> HOW TO COMPLETE THIS TASK
Pictures are to be left out, and only the lines below starting at the one with "[0:04.50-0:05.40]" and ending at the one with "[0:00.00-0:12.80]" are to be reproduced, each exactly, both ends included.

[Records drawn from a dataset]

********

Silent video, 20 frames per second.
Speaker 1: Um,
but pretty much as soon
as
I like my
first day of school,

********

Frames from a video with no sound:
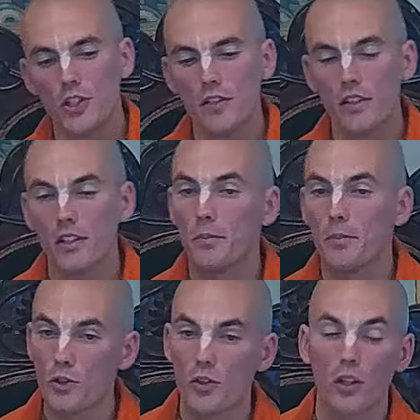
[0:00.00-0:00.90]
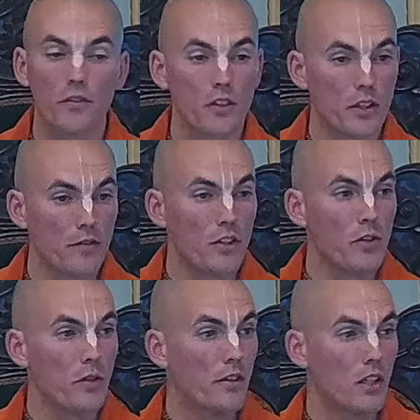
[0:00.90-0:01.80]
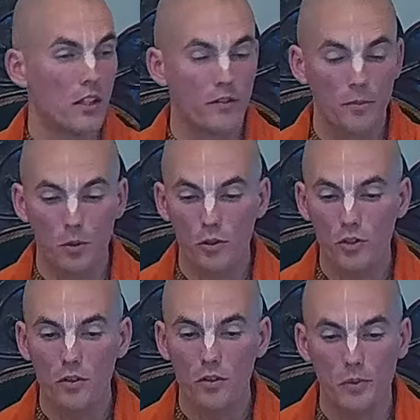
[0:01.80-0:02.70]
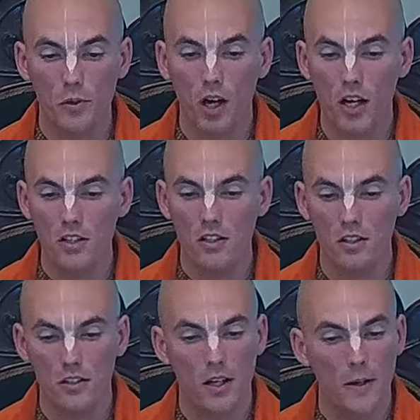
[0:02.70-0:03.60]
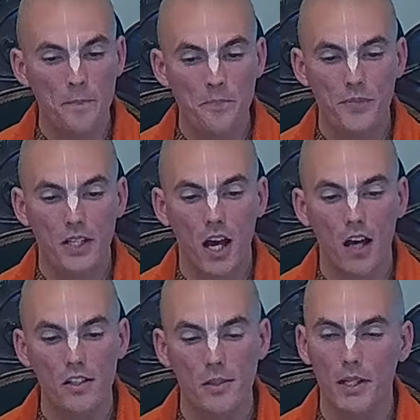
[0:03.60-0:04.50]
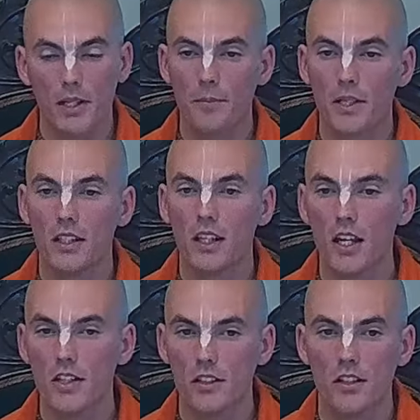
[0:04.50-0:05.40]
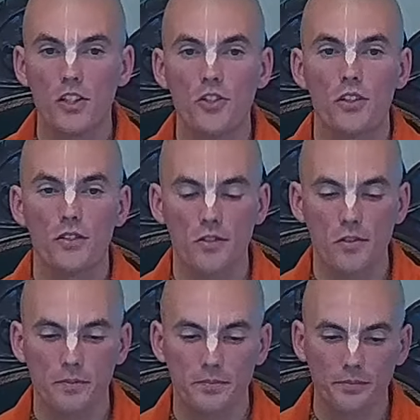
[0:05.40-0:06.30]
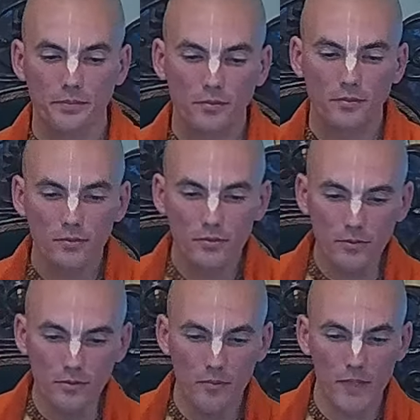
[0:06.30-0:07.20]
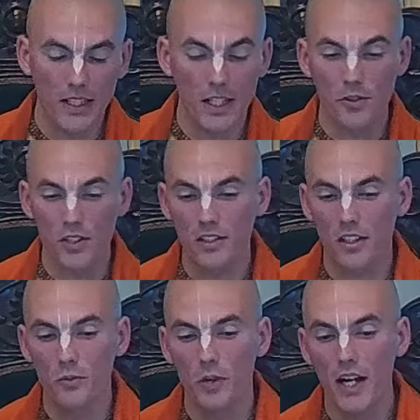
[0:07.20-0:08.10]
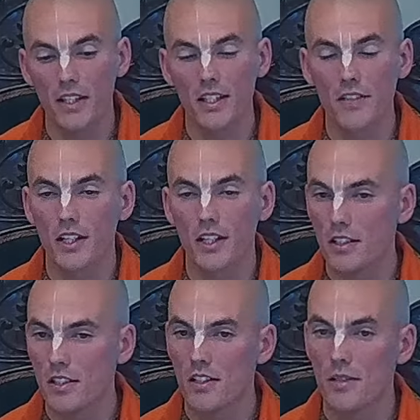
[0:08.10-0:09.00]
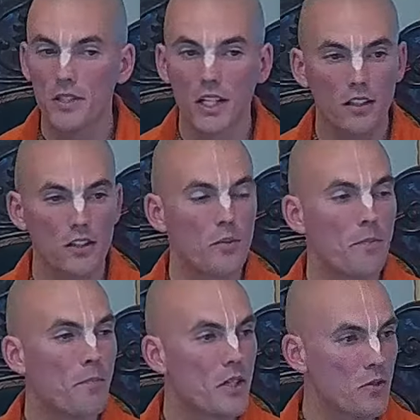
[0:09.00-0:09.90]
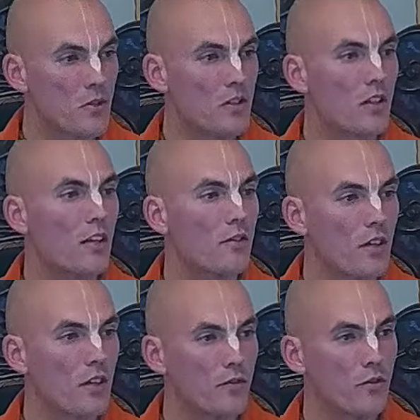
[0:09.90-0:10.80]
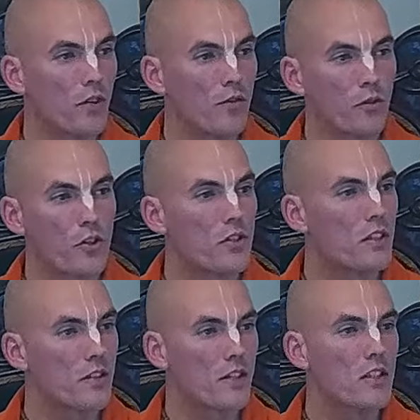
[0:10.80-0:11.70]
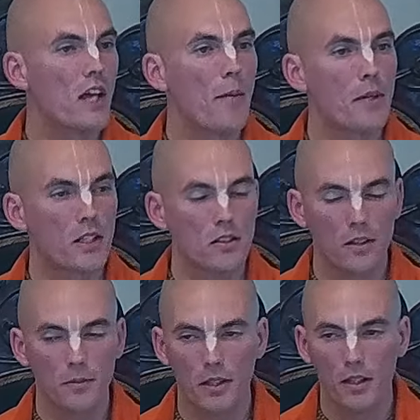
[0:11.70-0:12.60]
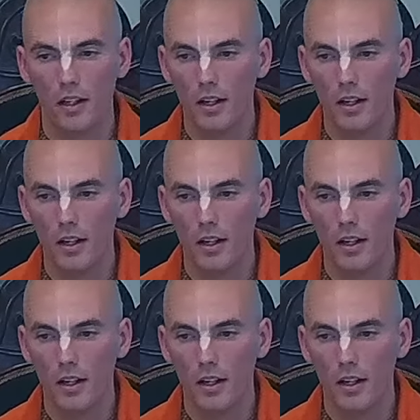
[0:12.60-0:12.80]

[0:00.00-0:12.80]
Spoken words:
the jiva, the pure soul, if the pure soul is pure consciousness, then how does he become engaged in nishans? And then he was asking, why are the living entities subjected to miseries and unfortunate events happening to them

********

> RESULT FOR THIS TASK
[0:04.50-0:05.40]
[0:05.40-0:06.30]
[0:06.30-0:07.20]
[0:07.20-0:08.10]
[0:08.10-0:09.00]
[0:09.00-0:09.90]
[0:09.90-0:10.80]
[0:10.80-0:11.70]
[0:11.70-0:12.60]
[0:12.60-0:12.80]

[0:00.00-0:12.80]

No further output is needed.